Le pape donne suite à l’autre aspect de la demande, c’est-à-dire venir au Canada pour y présenter les excuses, c’est un geste positif et qui sera bien reçu. Par ailleurs, les Autochtones lui accordent une importance variable: événement historique pour les uns, distraction pour d’autres au regard d’un processus de décolonisation plus large que la «réconciliation».

Faisons une mise en contexte: les survivants et leurs communautés ont régulièrement demandé des excuses de l’Église catholique. Plusieurs congrégations catholiques ont présenté des excuses, à commencer par les Oblats en 1991. Cependant, la Conférence des évêques catholiques du Canada s’y est toujours refusée, affirmant que les diocèses n’avaient généralement pas administré de pensionnats et que ceux-ci n’étaient donc pas sous leur autorité. Du point de vue des survivants et de leurs communautés, c’était un argument légaliste qui dispensait l’épiscopat d’admettre que l’Église catholique ‒ qui avait administré 60 % des pensionnats du Canada ‒, en ses multiples corps constituants, portait une grande responsabilité dans l’histoire des pensionnats. La Conférence a présenté des excuses officielles l’automne dernier, ce qui est un autre geste positif.
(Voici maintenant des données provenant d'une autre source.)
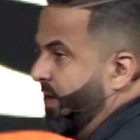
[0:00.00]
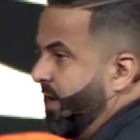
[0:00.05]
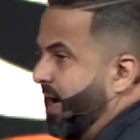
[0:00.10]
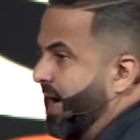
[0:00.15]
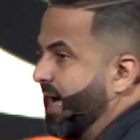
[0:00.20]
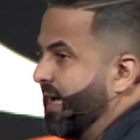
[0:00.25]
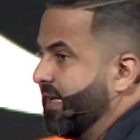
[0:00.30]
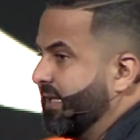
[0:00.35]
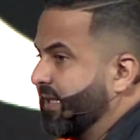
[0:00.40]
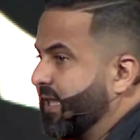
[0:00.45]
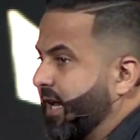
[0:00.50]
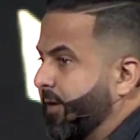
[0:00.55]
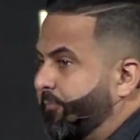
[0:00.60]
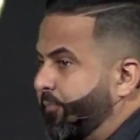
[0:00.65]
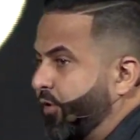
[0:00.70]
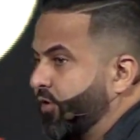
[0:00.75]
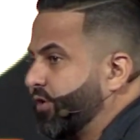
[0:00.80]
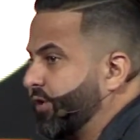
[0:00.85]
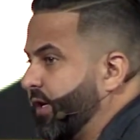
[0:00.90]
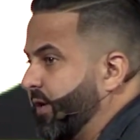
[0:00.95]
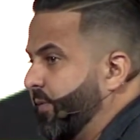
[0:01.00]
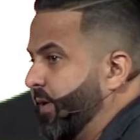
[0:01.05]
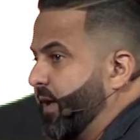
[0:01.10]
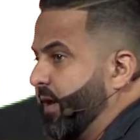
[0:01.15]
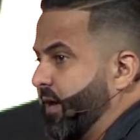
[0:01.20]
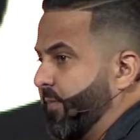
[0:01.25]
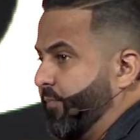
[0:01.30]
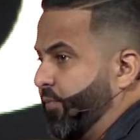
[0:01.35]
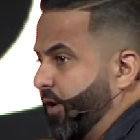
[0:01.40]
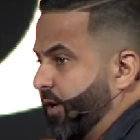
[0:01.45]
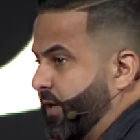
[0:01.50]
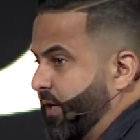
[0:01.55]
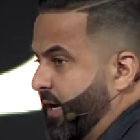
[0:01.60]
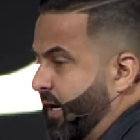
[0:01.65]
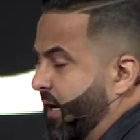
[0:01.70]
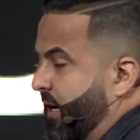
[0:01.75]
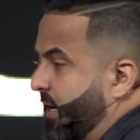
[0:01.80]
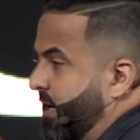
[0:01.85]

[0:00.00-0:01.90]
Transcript: Hay tres posibles respuestas.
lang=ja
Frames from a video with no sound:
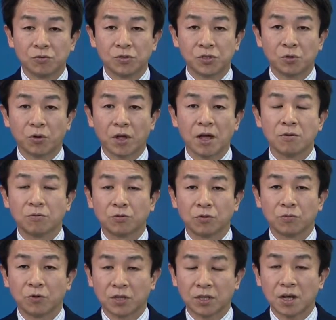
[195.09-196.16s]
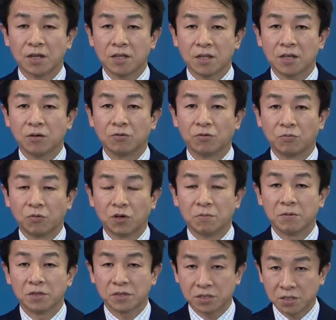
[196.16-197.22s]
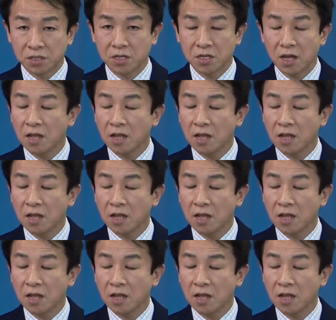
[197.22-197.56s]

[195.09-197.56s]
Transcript: う打ち解け合うことも期待できると思いますし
Finalement, les excuses du pape ont un autre effet. Si le pape reconnaît le caractère abusif des pensionnats, cela contredit l’attitude de déni qui persiste ici et là dans les coulisses de certains milieux catholiques concernant l’héritage des pensionnats, attitude qui conduit parfois à accuser les survivants de calomnier leurs supposés bienfaiteurs de jadis.

Sa visite devrait-elle être accompagnée de gestes concrets? Et si oui, lesquels sont espérés?

La réconciliation doit comporter beaucoup de gestes concrets. Cependant, je ne suis pas sûr que ces gestes relèvent d’une visite de quelques jours. Il y a dans le dossier des pensionnats un défi de réparation et de restitution qui s’étendra sur des années et même des générations. Certes, il serait bien, par exemple, que le pape restitue les artéfacts autochtones des musées du Vatican et que quelque chose soit annoncé à cet égard.

Je crois aussi que le défi de la réconciliation et de la décolonisation engage davantage les instances catholiques à l’échelle nationale, comme les diocèses ou les congrégations religieuses. Ainsi, la question des compensations financières, qui fait litige depuis des années, concerne des ententes qui avaient été conclues entre les Autochtones et les instances catholiques du Canada. Ces compensations ont pour objectif le financement de projets de guérison. Ou encore, qu’en est-il de la formation du personnel pastoral à l’histoire des pensionnats et aux autres questions autochtones? Ne pourrait-on pas créer des lieux de gouvernance autochtone dans l’Église catholique tels qu’on en trouve dans d’autres Églises canadiennes?

Bref, la visite du pape est un événement positif, attendu depuis longtemps, significatif à son échelle, mais certainement pas une panacée.